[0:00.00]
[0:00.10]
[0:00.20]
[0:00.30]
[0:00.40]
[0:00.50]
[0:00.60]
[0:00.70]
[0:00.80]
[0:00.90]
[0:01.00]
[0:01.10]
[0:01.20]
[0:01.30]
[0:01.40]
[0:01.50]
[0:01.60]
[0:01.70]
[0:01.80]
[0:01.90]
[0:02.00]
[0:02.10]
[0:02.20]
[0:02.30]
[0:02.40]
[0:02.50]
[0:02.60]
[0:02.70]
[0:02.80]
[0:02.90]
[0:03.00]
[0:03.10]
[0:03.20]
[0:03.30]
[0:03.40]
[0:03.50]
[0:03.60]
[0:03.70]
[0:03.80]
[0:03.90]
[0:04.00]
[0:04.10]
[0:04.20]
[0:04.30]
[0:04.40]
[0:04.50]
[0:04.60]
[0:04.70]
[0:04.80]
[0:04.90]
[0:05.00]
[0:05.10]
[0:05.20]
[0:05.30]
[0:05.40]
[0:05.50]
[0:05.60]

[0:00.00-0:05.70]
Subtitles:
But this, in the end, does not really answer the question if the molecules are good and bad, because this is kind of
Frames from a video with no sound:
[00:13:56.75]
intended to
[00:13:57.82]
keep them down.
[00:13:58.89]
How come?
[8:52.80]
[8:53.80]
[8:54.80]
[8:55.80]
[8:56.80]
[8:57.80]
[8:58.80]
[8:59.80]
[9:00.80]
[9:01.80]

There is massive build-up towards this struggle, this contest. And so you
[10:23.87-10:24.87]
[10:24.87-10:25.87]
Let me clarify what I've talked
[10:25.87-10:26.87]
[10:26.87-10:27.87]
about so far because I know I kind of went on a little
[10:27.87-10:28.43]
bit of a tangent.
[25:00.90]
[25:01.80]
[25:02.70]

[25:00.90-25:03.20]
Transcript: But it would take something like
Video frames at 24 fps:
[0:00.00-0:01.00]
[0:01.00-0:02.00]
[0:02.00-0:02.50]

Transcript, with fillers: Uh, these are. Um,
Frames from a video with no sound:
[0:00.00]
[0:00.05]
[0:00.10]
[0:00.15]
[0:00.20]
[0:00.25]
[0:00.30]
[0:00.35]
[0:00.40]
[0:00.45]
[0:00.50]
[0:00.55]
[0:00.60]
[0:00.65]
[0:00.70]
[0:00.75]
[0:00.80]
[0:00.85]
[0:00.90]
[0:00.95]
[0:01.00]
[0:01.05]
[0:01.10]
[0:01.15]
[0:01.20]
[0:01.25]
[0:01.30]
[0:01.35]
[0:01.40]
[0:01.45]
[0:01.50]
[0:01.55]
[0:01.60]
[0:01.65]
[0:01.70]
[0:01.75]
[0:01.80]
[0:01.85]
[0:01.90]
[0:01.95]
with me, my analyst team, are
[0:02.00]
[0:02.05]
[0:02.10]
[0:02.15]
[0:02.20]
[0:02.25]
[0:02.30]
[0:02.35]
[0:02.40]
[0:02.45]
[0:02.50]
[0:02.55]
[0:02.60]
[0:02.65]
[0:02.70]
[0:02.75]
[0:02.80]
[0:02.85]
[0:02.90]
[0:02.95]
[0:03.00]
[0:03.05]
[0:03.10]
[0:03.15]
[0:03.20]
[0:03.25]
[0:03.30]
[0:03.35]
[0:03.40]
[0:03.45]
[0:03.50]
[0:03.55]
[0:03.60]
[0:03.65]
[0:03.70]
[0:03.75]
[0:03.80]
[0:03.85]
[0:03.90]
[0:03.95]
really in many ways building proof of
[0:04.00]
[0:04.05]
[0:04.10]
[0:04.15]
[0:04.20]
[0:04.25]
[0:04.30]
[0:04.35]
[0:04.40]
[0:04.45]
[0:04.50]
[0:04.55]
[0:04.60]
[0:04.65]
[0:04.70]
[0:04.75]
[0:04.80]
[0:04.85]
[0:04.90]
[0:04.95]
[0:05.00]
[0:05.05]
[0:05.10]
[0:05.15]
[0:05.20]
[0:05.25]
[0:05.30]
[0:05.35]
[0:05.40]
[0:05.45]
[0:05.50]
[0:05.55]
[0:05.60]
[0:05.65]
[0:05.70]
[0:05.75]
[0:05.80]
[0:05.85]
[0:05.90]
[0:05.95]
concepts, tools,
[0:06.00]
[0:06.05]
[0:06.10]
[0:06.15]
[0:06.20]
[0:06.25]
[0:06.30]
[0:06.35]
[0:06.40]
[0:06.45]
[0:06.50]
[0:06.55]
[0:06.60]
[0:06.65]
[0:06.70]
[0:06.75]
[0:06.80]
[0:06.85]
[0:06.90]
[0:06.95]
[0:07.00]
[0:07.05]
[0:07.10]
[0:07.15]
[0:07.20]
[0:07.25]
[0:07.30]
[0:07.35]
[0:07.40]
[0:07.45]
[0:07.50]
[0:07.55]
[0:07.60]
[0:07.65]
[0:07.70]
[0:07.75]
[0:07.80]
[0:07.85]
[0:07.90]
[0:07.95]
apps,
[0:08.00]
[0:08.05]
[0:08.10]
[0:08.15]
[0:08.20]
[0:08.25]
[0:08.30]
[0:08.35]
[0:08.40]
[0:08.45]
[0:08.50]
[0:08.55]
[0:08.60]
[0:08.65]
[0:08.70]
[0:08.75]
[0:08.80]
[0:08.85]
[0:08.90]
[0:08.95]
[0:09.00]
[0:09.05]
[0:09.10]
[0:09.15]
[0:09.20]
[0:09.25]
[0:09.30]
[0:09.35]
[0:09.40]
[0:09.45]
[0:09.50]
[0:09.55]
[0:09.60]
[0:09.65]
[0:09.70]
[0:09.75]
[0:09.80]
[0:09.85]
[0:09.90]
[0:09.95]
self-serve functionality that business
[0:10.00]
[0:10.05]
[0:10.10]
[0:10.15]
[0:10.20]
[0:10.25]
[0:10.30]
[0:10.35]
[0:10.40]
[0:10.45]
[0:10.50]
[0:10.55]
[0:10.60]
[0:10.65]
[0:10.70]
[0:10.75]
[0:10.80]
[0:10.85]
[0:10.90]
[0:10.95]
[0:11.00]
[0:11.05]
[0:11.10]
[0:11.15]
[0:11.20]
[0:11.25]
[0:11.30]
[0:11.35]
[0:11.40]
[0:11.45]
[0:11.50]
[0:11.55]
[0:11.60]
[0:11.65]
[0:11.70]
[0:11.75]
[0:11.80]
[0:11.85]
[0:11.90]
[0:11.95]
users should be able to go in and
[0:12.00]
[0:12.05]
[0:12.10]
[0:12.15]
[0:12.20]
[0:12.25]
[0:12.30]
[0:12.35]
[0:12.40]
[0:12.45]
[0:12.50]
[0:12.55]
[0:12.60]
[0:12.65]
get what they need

## PROBLEM TO SOLVE
Restate all the material above, keeping each word as it is.

## ANSWER AREA
[0:00.00]
[0:00.10]
[0:00.20]
[0:00.30]
[0:00.40]
[0:00.50]
[0:00.60]
[0:00.70]
[0:00.80]
[0:00.90]
[0:01.00]
[0:01.10]
[0:01.20]
[0:01.30]
[0:01.40]
[0:01.50]
[0:01.60]
[0:01.70]
[0:01.80]
[0:01.90]
[0:02.00]
[0:02.10]
[0:02.20]
[0:02.30]
[0:02.40]
[0:02.50]
[0:02.60]
[0:02.70]
[0:02.80]
[0:02.90]
[0:03.00]
[0:03.10]
[0:03.20]
[0:03.30]
[0:03.40]
[0:03.50]
[0:03.60]
[0:03.70]
[0:03.80]
[0:03.90]
[0:04.00]
[0:04.10]
[0:04.20]
[0:04.30]
[0:04.40]
[0:04.50]
[0:04.60]
[0:04.70]
[0:04.80]
[0:04.90]
[0:05.00]
[0:05.10]
[0:05.20]
[0:05.30]
[0:05.40]
[0:05.50]
[0:05.60]

[0:00.00-0:05.70]
Subtitles:
But this, in the end, does not really answer the question if the molecules are good and bad, because this is kind of
Frames from a video with no sound:
[00:13:56.75]
intended to
[00:13:57.82]
keep them down.
[00:13:58.89]
How come?
[8:52.80]
[8:53.80]
[8:54.80]
[8:55.80]
[8:56.80]
[8:57.80]
[8:58.80]
[8:59.80]
[9:00.80]
[9:01.80]

There is massive build-up towards this struggle, this contest. And so you
[10:23.87-10:24.87]
[10:24.87-10:25.87]
Let me clarify what I've talked
[10:25.87-10:26.87]
[10:26.87-10:27.87]
about so far because I know I kind of went on a little
[10:27.87-10:28.43]
bit of a tangent.
[25:00.90]
[25:01.80]
[25:02.70]

[25:00.90-25:03.20]
Transcript: But it would take something like
Video frames at 24 fps:
[0:00.00-0:01.00]
[0:01.00-0:02.00]
[0:02.00-0:02.50]

Transcript, with fillers: Uh, these are. Um,
Frames from a video with no sound:
[0:00.00]
[0:00.05]
[0:00.10]
[0:00.15]
[0:00.20]
[0:00.25]
[0:00.30]
[0:00.35]
[0:00.40]
[0:00.45]
[0:00.50]
[0:00.55]
[0:00.60]
[0:00.65]
[0:00.70]
[0:00.75]
[0:00.80]
[0:00.85]
[0:00.90]
[0:00.95]
[0:01.00]
[0:01.05]
[0:01.10]
[0:01.15]
[0:01.20]
[0:01.25]
[0:01.30]
[0:01.35]
[0:01.40]
[0:01.45]
[0:01.50]
[0:01.55]
[0:01.60]
[0:01.65]
[0:01.70]
[0:01.75]
[0:01.80]
[0:01.85]
[0:01.90]
[0:01.95]
with me, my analyst team, are
[0:02.00]
[0:02.05]
[0:02.10]
[0:02.15]
[0:02.20]
[0:02.25]
[0:02.30]
[0:02.35]
[0:02.40]
[0:02.45]
[0:02.50]
[0:02.55]
[0:02.60]
[0:02.65]
[0:02.70]
[0:02.75]
[0:02.80]
[0:02.85]
[0:02.90]
[0:02.95]
[0:03.00]
[0:03.05]
[0:03.10]
[0:03.15]
[0:03.20]
[0:03.25]
[0:03.30]
[0:03.35]
[0:03.40]
[0:03.45]
[0:03.50]
[0:03.55]
[0:03.60]
[0:03.65]
[0:03.70]
[0:03.75]
[0:03.80]
[0:03.85]
[0:03.90]
[0:03.95]
really in many ways building proof of
[0:04.00]
[0:04.05]
[0:04.10]
[0:04.15]
[0:04.20]
[0:04.25]
[0:04.30]
[0:04.35]
[0:04.40]
[0:04.45]
[0:04.50]
[0:04.55]
[0:04.60]
[0:04.65]
[0:04.70]
[0:04.75]
[0:04.80]
[0:04.85]
[0:04.90]
[0:04.95]
[0:05.00]
[0:05.05]
[0:05.10]
[0:05.15]
[0:05.20]
[0:05.25]
[0:05.30]
[0:05.35]
[0:05.40]
[0:05.45]
[0:05.50]
[0:05.55]
[0:05.60]
[0:05.65]
[0:05.70]
[0:05.75]
[0:05.80]
[0:05.85]
[0:05.90]
[0:05.95]
concepts, tools,
[0:06.00]
[0:06.05]
[0:06.10]
[0:06.15]
[0:06.20]
[0:06.25]
[0:06.30]
[0:06.35]
[0:06.40]
[0:06.45]
[0:06.50]
[0:06.55]
[0:06.60]
[0:06.65]
[0:06.70]
[0:06.75]
[0:06.80]
[0:06.85]
[0:06.90]
[0:06.95]
[0:07.00]
[0:07.05]
[0:07.10]
[0:07.15]
[0:07.20]
[0:07.25]
[0:07.30]
[0:07.35]
[0:07.40]
[0:07.45]
[0:07.50]
[0:07.55]
[0:07.60]
[0:07.65]
[0:07.70]
[0:07.75]
[0:07.80]
[0:07.85]
[0:07.90]
[0:07.95]
apps,
[0:08.00]
[0:08.05]
[0:08.10]
[0:08.15]
[0:08.20]
[0:08.25]
[0:08.30]
[0:08.35]
[0:08.40]
[0:08.45]
[0:08.50]
[0:08.55]
[0:08.60]
[0:08.65]
[0:08.70]
[0:08.75]
[0:08.80]
[0:08.85]
[0:08.90]
[0:08.95]
[0:09.00]
[0:09.05]
[0:09.10]
[0:09.15]
[0:09.20]
[0:09.25]
[0:09.30]
[0:09.35]
[0:09.40]
[0:09.45]
[0:09.50]
[0:09.55]
[0:09.60]
[0:09.65]
[0:09.70]
[0:09.75]
[0:09.80]
[0:09.85]
[0:09.90]
[0:09.95]
self-serve functionality that business
[0:10.00]
[0:10.05]
[0:10.10]
[0:10.15]
[0:10.20]
[0:10.25]
[0:10.30]
[0:10.35]
[0:10.40]
[0:10.45]
[0:10.50]
[0:10.55]
[0:10.60]
[0:10.65]
[0:10.70]
[0:10.75]
[0:10.80]
[0:10.85]
[0:10.90]
[0:10.95]
[0:11.00]
[0:11.05]
[0:11.10]
[0:11.15]
[0:11.20]
[0:11.25]
[0:11.30]
[0:11.35]
[0:11.40]
[0:11.45]
[0:11.50]
[0:11.55]
[0:11.60]
[0:11.65]
[0:11.70]
[0:11.75]
[0:11.80]
[0:11.85]
[0:11.90]
[0:11.95]
users should be able to go in and
[0:12.00]
[0:12.05]
[0:12.10]
[0:12.15]
[0:12.20]
[0:12.25]
[0:12.30]
[0:12.35]
[0:12.40]
[0:12.45]
[0:12.50]
[0:12.55]
[0:12.60]
[0:12.65]
get what they need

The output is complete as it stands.